The thirteen interminable minutes chosen by Lars Von Trier to close the piece show the cries of a girl devastated and worn out by an epidemic not only physical but mental. She is a suffering silhouette who, amidst vomiting and tears, delivers the audience the most unsettling and "sick" close-up of the entire film. A young woman, never before appeared on screen, becomes the key witness to the murder of humanity; the latter can no longer hide behind trivialities, protect themselves from the rationality of their now indifferent and self-destructive human nature. The nightmare triumphs over the dream, and reality over imagination. The choice of black and white images, of a clear yet complex plot, the choice of young actors (the protagonist being Von Trier himself), the truth birthed between screams and blood. The sadistic yet "clean" psychological terror that would distinguish the director in the years to come begins to appear on the screen in a still childish yet effective manner; starting from the title, "Epidemic", something that bothers with its mere utterance.

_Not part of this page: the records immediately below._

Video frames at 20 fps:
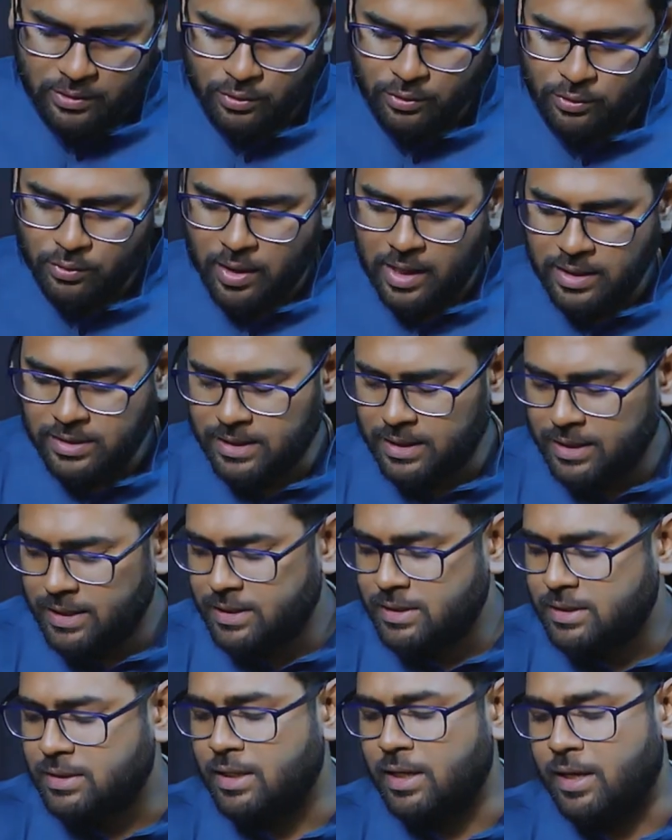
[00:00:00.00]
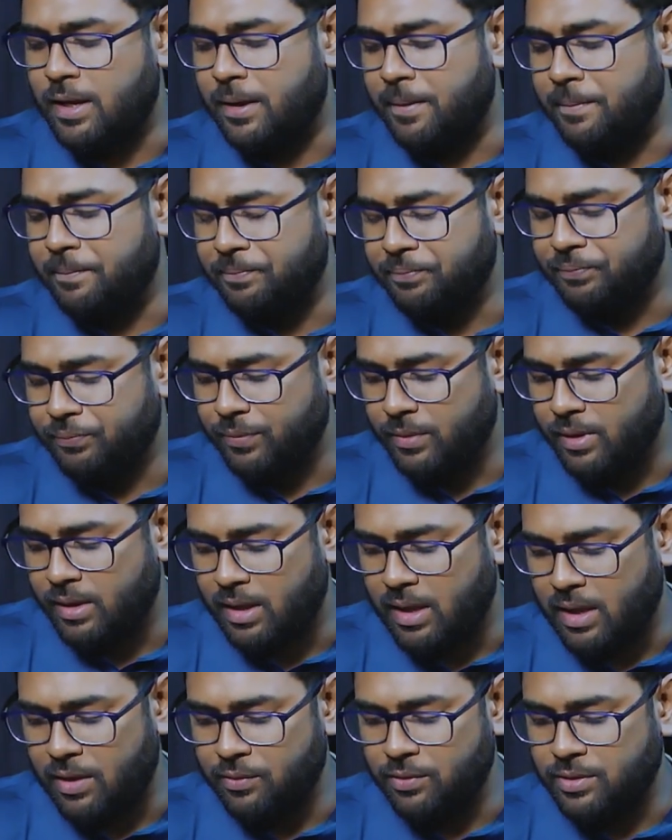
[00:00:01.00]
So to answer this, I
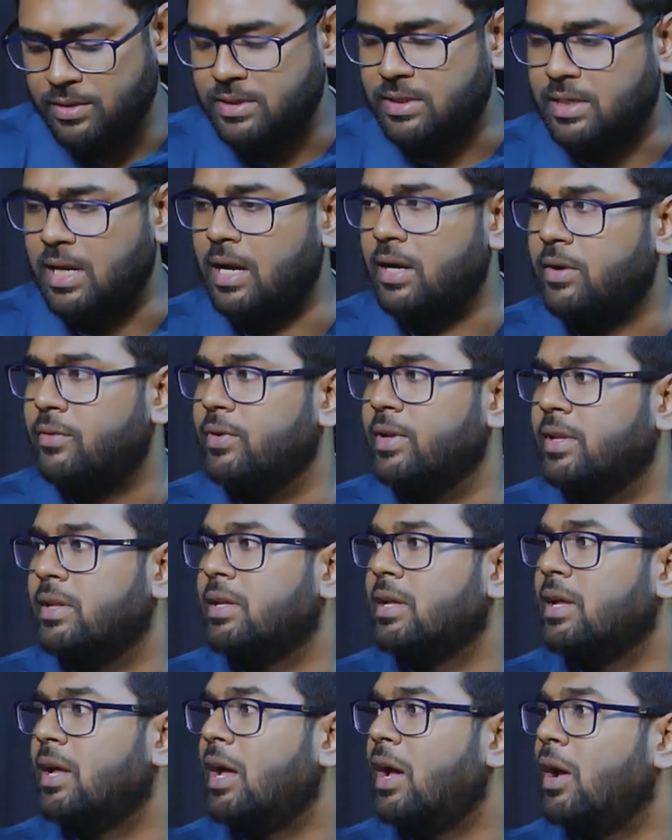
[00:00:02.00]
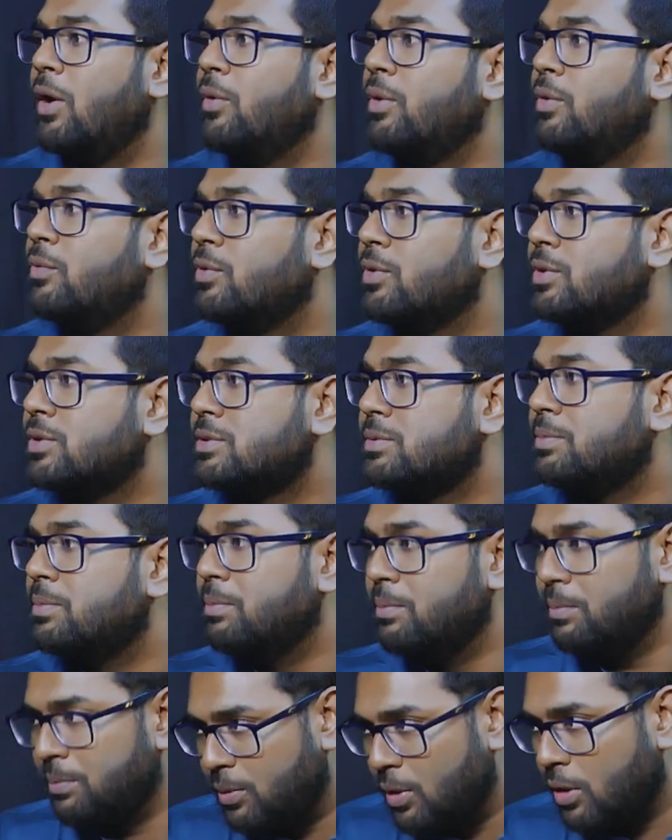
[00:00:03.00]
would start with how it was
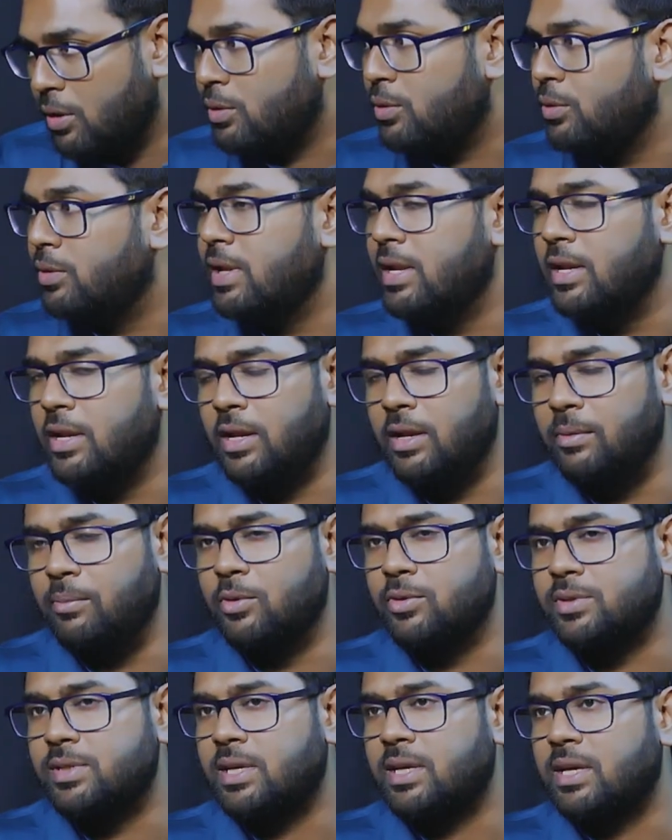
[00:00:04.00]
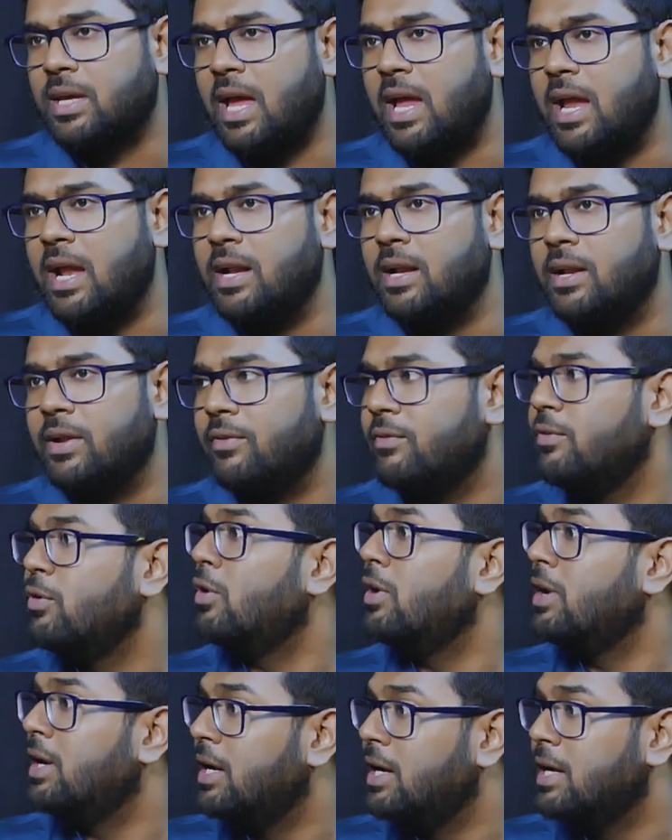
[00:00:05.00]
brought to the Indian music, and we
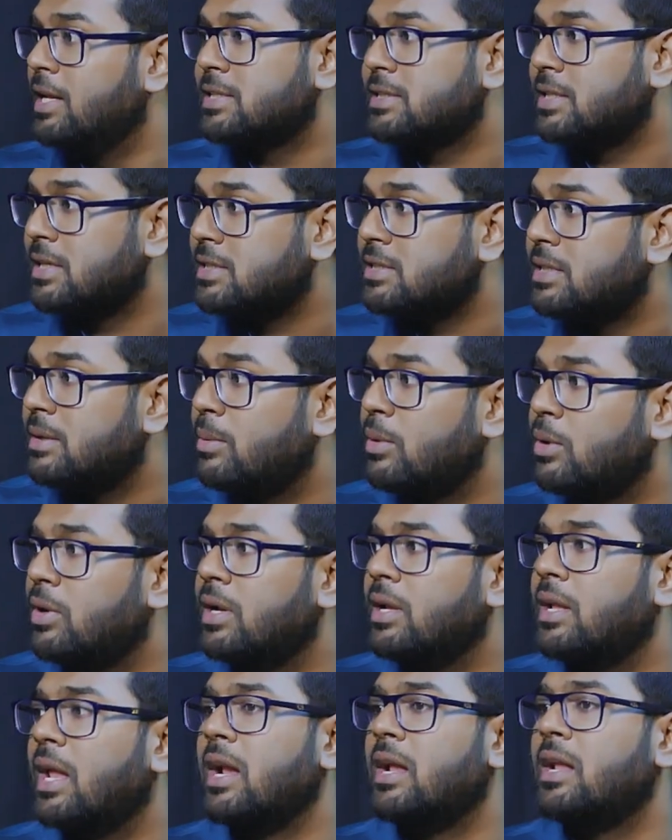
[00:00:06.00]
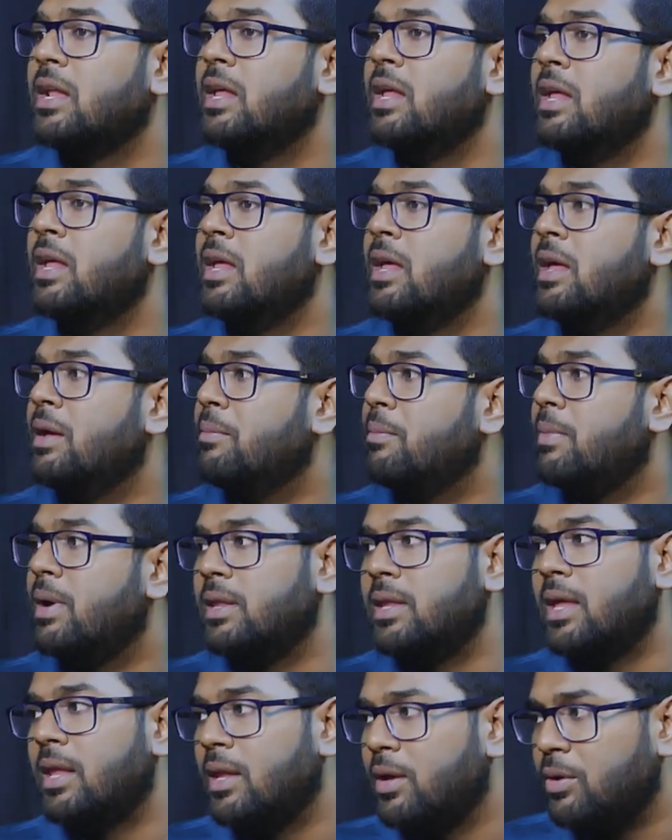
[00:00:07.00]
already discussed about it that my
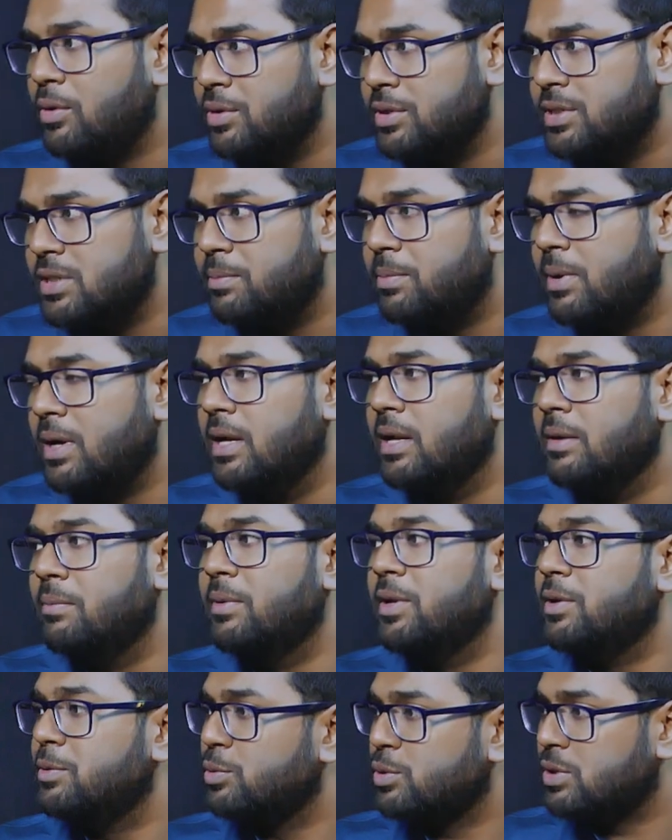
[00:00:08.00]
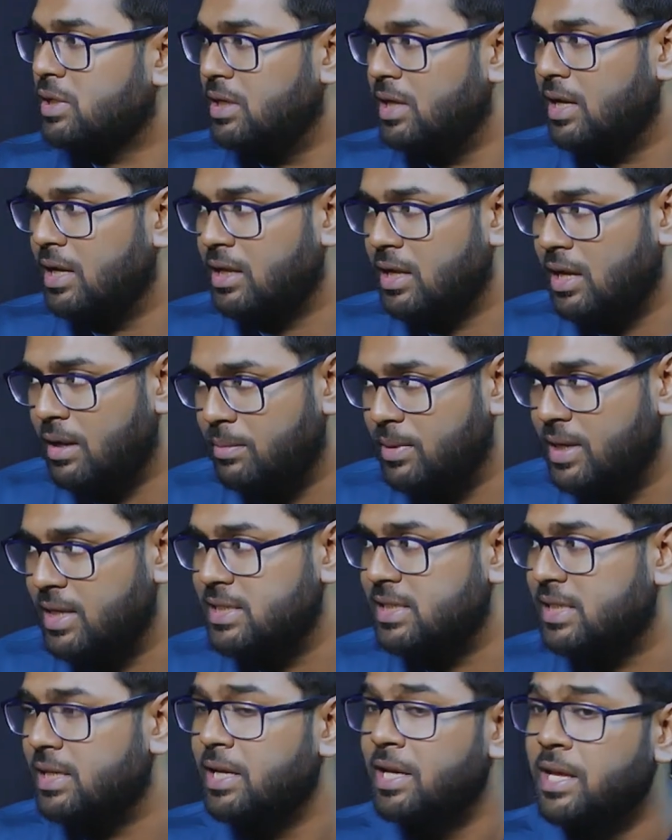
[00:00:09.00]
Dada Guruji Pandit Brijbhushan Lal Kabra
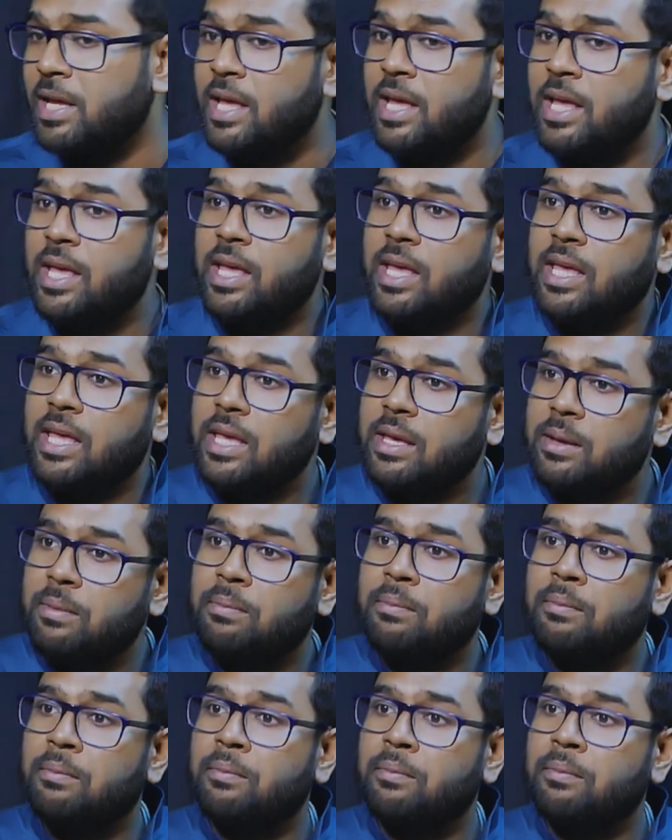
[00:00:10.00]
ji, he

Two directors, five days away from delivering their screenplay to the production entity, find themselves forced to reinvent it due to technical problems. After a conversation lasting only a few exchanges, the two protagonists decide to invent a new story. The subject of the new work would be a hypothetical epidemic of plague that would affect the entire planet Earth in the coming centuries. The human race is forced to live within fortified cities safe from the contagion. The doctors themselves, now resigned and disheartened, have decided to make the most of the last years of their lives; all except one, a young doctor determined to challenge the epidemic armed with aspirin and goodwill. Once he arrives in the contaminated territories, the doctor meets a young black boy who... The young directors study with approximation and tranquility the meaning of their film, between long conversations and a trip to Germany. Could the epidemic not only be cinematic but also mental?
Certainly not the director’s best film, but a curious and youthful experiment with touches of irony and curious experimentation, bringing to film one of the topics that most shocked human history: the Bubonic Plague. The disease represented by the director is the same unhealthy desire to race towards a future (now present) that leads to madness, mental discomfort, and the physical need for situations and things that can only harm; at the end of the work, we remain immobilized in front of the violence exhibited by the director, despite the fact that it has hardly appeared. The film resolves in the last twenty minutes. An author like this one can only continue to be loved... Or Hated?!